In January 1968, President Johnson proposed that Congress enact comprehensive workplace safety legislation covering 75 million workers. Two days later, the Occupational Safety and Health Act of 1968 was introduced in both chambers of Congress.

Changes in the safety legislation were soon forthcoming. Led by Rep. William Hathaway (D-Maine), a revised bill softened the requirement for a safe and healthful workplace to require employers to “assure so far as possible, every working man and woman in the Nation safe and healthful working conditions.” The revised bill was intended to win over skeptics on both sides of the aisle, but with an abundance of more pressing issues to consider, it died.

The mechanism for creating safety and health standards would become one of the key points of contention as the legislative battle continued. The Nixon administration used an advisory task force to come up with its own version of a job safety bill, which proposed that safety standards be developed by an Occupational Safety and Health Board.

Meanwhile, three Democratic OSHA bills were reconciled to H.R. 16875 by Rep. Dominick Daniels (D-N.J.), the chairman of the House Select Subcommittee on Labor. This bill again sought to put standards-setting power in the hands of the Secretary of Labor.

By November 1970, both Houses had passed OSHA bills, but the two versions still differed. In the end, a conference committee ironed out the differences, adopting a bill that largely followed the more liberal Senate version. In December, the OSH Act was passed and went into effect April 28, 1971.

OSHA in Action

By May 1971, OSHA inspectors had begun enforcing the new law, using the Act's general duty clause because standards had not yet been adopted.

Milan Racic, an industrial hygienist working for the city of Milwaukee, joined the fledgling agency in September 1972. He was an idealist in those days, he recalls, who found the chance to have a steady job, be fairly compensated and do something to help people kept him on “a constant high.”

In particular, Racic said OSHA raised the awareness of workers about job hazards and changed the attitude that workers assumed the risk of injury in taking a job.

Bill Brogan joined OSHA headquarters soon after the agency was formed.

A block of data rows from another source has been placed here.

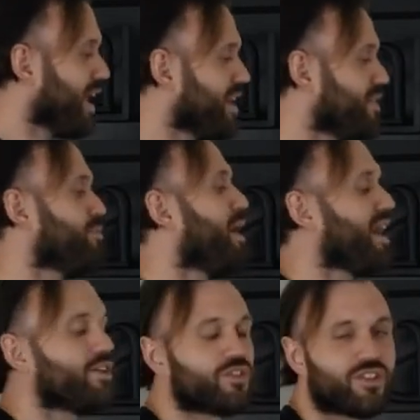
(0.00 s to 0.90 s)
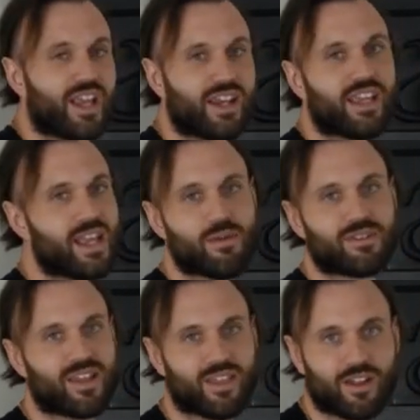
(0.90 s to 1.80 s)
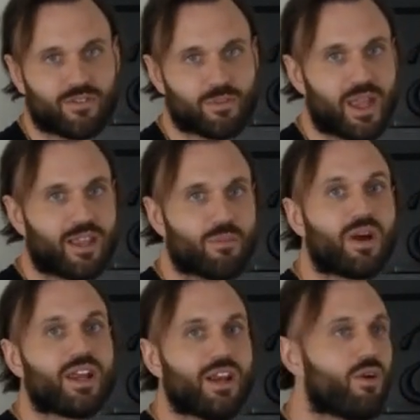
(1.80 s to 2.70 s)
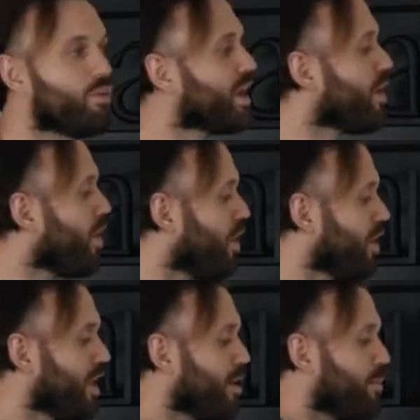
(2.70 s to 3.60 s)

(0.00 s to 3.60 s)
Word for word: and my understanding, Amazon loves making money, don't we all?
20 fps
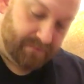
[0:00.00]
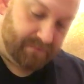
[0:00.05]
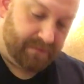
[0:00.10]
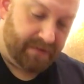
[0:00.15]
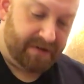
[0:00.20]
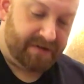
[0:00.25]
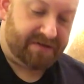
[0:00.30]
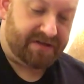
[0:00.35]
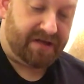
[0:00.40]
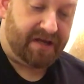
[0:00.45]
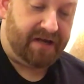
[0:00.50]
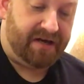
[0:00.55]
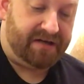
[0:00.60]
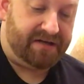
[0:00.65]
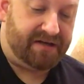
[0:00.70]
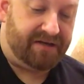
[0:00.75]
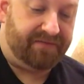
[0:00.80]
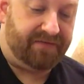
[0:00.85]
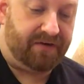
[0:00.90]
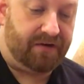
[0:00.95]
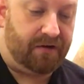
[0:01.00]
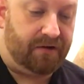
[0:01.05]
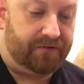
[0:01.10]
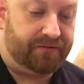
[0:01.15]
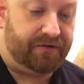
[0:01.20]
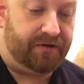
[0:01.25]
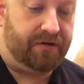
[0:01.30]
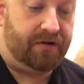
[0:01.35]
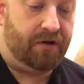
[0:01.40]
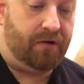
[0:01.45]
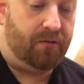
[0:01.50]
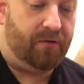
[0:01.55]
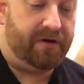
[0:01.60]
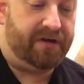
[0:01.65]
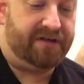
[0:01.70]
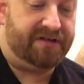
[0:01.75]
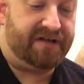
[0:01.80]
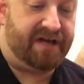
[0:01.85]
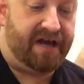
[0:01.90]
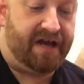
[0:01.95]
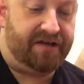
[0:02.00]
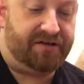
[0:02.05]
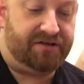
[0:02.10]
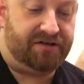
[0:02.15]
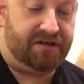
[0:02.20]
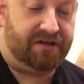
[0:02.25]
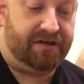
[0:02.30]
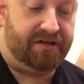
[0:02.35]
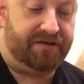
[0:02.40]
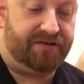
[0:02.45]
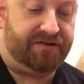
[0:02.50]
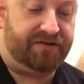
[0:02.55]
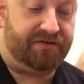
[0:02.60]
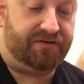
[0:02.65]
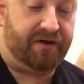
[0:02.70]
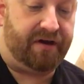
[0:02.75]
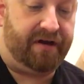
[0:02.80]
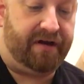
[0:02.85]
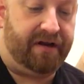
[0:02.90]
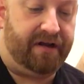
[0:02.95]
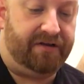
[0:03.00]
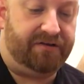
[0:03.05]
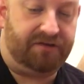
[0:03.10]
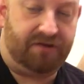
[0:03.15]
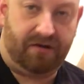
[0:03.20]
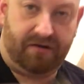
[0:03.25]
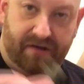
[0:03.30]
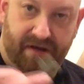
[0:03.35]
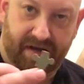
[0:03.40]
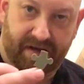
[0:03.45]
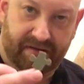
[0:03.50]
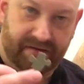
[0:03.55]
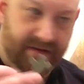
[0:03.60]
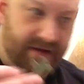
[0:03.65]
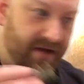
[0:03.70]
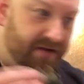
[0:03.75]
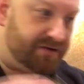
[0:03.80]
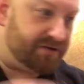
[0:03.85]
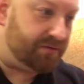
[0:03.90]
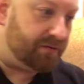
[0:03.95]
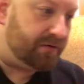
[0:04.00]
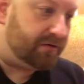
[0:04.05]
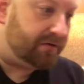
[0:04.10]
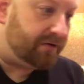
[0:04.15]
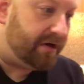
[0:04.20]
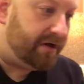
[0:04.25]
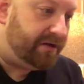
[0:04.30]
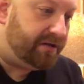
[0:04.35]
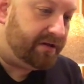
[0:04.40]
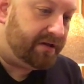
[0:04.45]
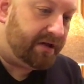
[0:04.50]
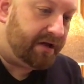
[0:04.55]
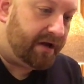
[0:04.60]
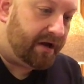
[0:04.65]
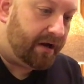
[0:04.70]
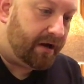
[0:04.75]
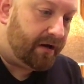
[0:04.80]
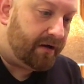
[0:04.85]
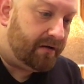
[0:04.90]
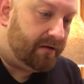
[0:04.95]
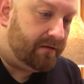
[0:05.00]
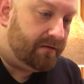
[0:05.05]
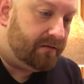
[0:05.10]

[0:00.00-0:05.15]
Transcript: it's kind of difficult to know what is actually a straight edge. Okay, that's one right there.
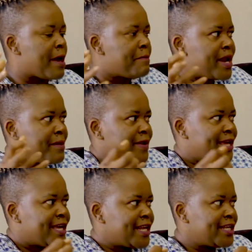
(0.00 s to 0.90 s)
But I'm
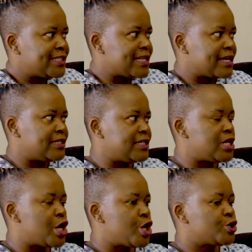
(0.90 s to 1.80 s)
getting sucked
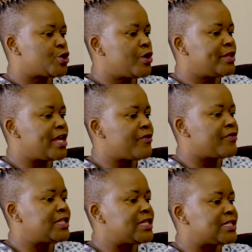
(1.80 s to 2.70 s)
in. So you then
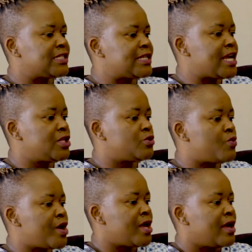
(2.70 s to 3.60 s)
reach a stage
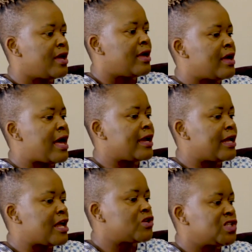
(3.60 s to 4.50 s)
where I
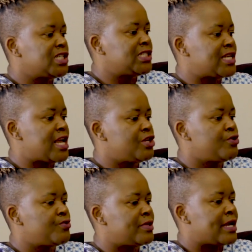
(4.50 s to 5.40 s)
can actually tell
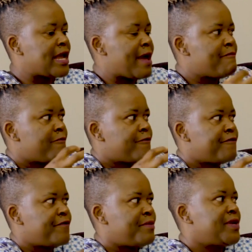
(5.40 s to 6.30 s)
you that I'm
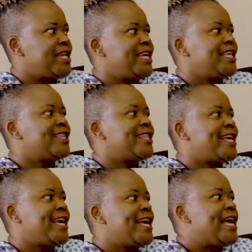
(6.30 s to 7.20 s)
firmly in
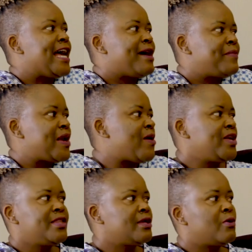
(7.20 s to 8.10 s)
there. I'm now
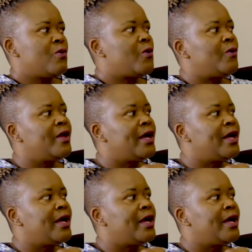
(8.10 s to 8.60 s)
in the hole.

He said it is ironic that OSHA quickly gained a reputation for citing nitpicking standards. Industry had argued before the OSH Act was passed that federal standards were not needed because businesses adhered to existing consensus standards. Congress then turned around and said OSHA could adopt those standards for 2 years.

“You remember all the howls about split-front toilet seats,” Brogan said of the ANSI standard first adopted in the 1920s. One of his first jobs at the agency was to answer mail for Assistant Secretary George Guenther. A letter came in complaining of an inspection, in which the toilet seat standard was cited. The letter was nailed to half a toilet seat.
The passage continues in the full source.